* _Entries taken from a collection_

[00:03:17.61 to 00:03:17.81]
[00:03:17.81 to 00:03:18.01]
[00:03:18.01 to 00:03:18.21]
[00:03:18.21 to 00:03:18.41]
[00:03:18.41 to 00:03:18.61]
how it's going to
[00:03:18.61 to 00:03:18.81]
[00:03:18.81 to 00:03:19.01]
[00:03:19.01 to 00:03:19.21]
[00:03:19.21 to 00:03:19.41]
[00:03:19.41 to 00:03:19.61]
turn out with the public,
==
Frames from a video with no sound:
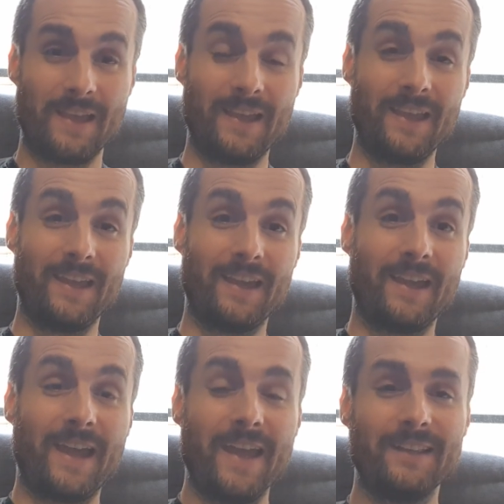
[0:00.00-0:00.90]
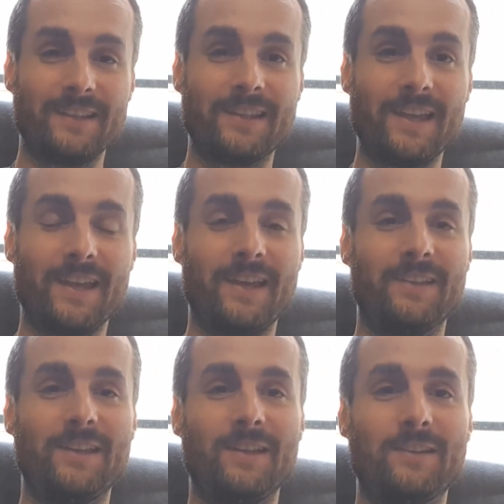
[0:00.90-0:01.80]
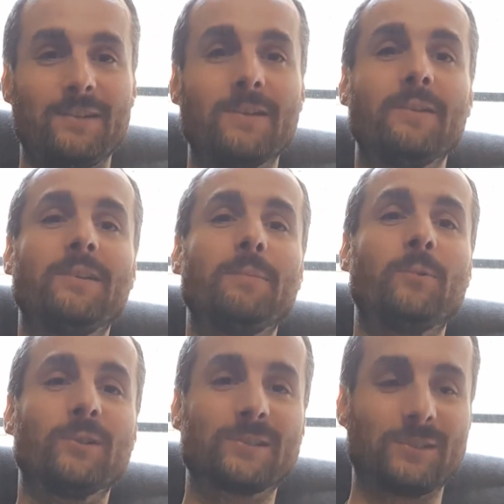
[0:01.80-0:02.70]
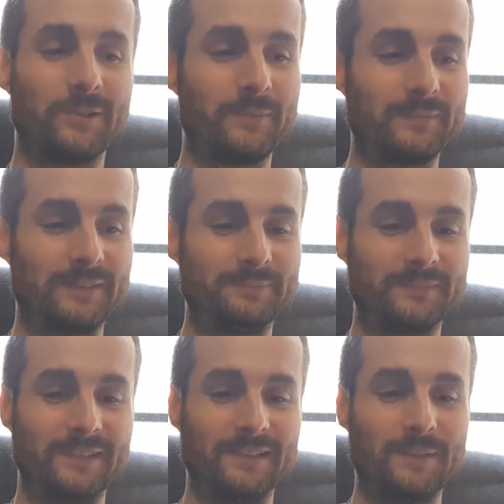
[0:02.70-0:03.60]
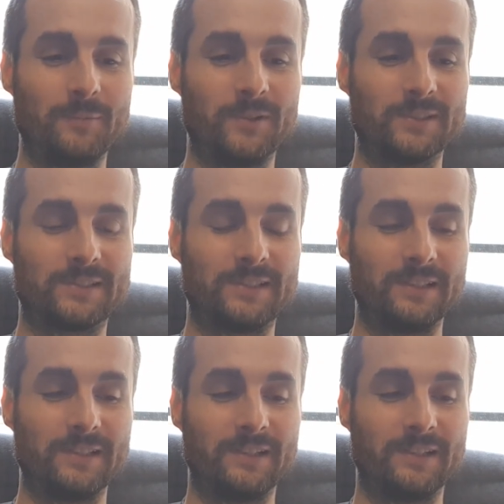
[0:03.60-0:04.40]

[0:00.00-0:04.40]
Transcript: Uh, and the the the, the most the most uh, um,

* _What the task requires_
Using the data above, copy exactly the lines from the one containing "[0:02.70-0:03.60]" to the one containing "Transcript: Uh, and", inclusive. Exclude the pictures.

* _Task output_
[0:02.70-0:03.60]
[0:03.60-0:04.40]

[0:00.00-0:04.40]
Transcript: Uh, and the the the, the most the most uh, um,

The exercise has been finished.